Ad tech firms grapple with new rules

Online advertising giants have promised to rein in the sharing of sensitive personal data for targeted ads, but some still doubt they can comply with tough new data protection rules.

At a conference organised by the Information Commissioner’s Office this week, two of the biggest names in ad tech outlined moves to restrict the amount of personal information they send to advertisers who use their services.

It comes after reports that Google will limit the data it passes on to advertisers, and an ICO report in June warning parts of the current system for getting Internet users’ consent to targeted ads does not comply with the EU’s new GDPR rules.

A quick recap for those unfamiliar with the sprawling, Byzantine online advertising ecosystem: when you visit a website, it will almost certainly contain code from an advertising technology firm. This code looks for a cookie on your computer (a long string of letters and numbers), or some other way to uniquely identify you. The ad tech company will then try to match that unique identifier to information about you: which other websites you’ve visited, how old you are, what your likes and interests are, etc.

Having pulled together your profile, the ad tech company effectively auctions you off to the advertisers, telling them for example: “we have a guy in his 40s in the UK who likes technology and rock climbing and is probably interested in city break holidays – who wants to put an advert in front of him right now?”
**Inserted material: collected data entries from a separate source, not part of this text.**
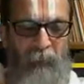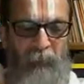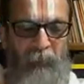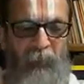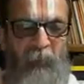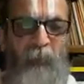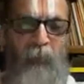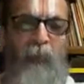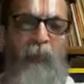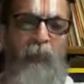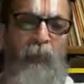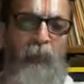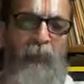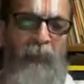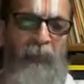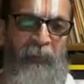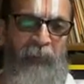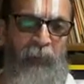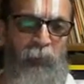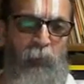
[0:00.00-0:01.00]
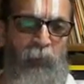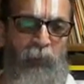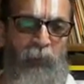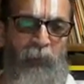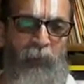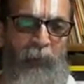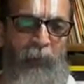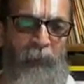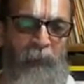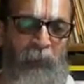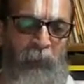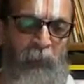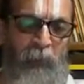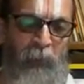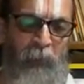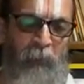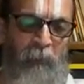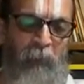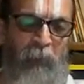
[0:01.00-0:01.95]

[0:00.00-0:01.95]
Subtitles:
it's still being explored scientifically,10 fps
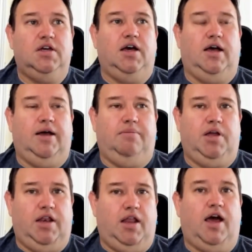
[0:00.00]

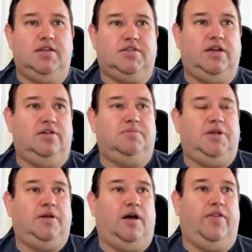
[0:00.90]
and not a
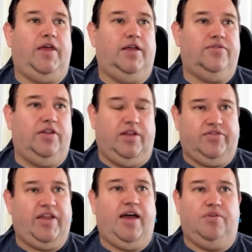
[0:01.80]
salesman on this unless
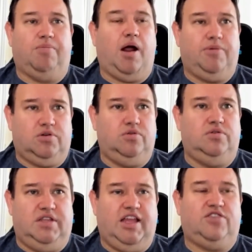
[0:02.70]
they have the proper
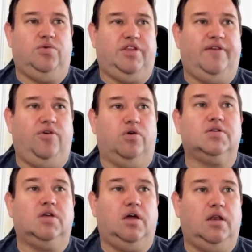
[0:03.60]
tools and that's what they
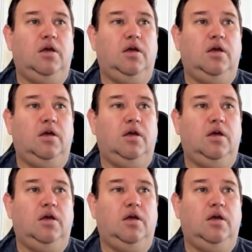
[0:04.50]
focus on.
The advertisers will then make bids to place their ads in the available slot, and usually the highest bid wins.

Terrifyingly yet impressively, this all takes place in a fraction of second, billions of times per day. It’s called Real Time Bidding, or RTB.

The inevitable outcome is that the more information the ad companies can find out about you, the more accurate their profile will be, and the more money they can charge advertisers (for example, if the ad tech company can discern not only that I’m in the market for a city break, but also that I’d be keen on Barcelona, they can potentially convince an advertisers to pay extra to get a more targeted ad in front of my eyeballs).

So a shadowy and complex industry has emerged to gather as much information as possible about web users, to “enrich” the profile information about them, all driven by the extra money that highly targeted ads can bring.

The first problem is data leakage: it’s not just the winning bidder who gets the users’ personal information – it goes out to all potential bidders, who can then hang onto it even after the auction, building up their own stock of profiles.

The second problem is, some of this information is highly sensitive: your health conditions, for example, or psychological well-being. Under the new EU GDPR rules, this is classed as “special category” data (along with religious and political beliefs, sexuality, and other attributes) and in order to use it, ad firms need to get users’ explicit permission.

The ICO found that, among the two biggest ad tech systems in the world, these rules are not being followed. It’s easy to see how this could happen: if a web user visits a health insurance site, for example, that might seem fairly innocuous. But if they visit the page on the site dedicated to rules around insurance for HIV sufferers who’ve used drugs intravenously, things get a lot more sensitive. If an ad tech company tells advertisers which page a user is looking at, they could be handing over “special category” data to a plethora of ad companies (not just the one company that wins the bidding process).

It’s far from clear what kind of explicit permission needs to be given before this can happen, and even if such permission is granted by the user on that occasion, what’s to stop an ad company from hanging on to that information and reusing it later without the user’s consent?

Hence the moves by ad tech giants to police the system.

Make no mistake, this area is a spaghetti junction of regulation, technology and entrenched business practices, and it’s hard to see a way out that won’t inflict pain on some of the players.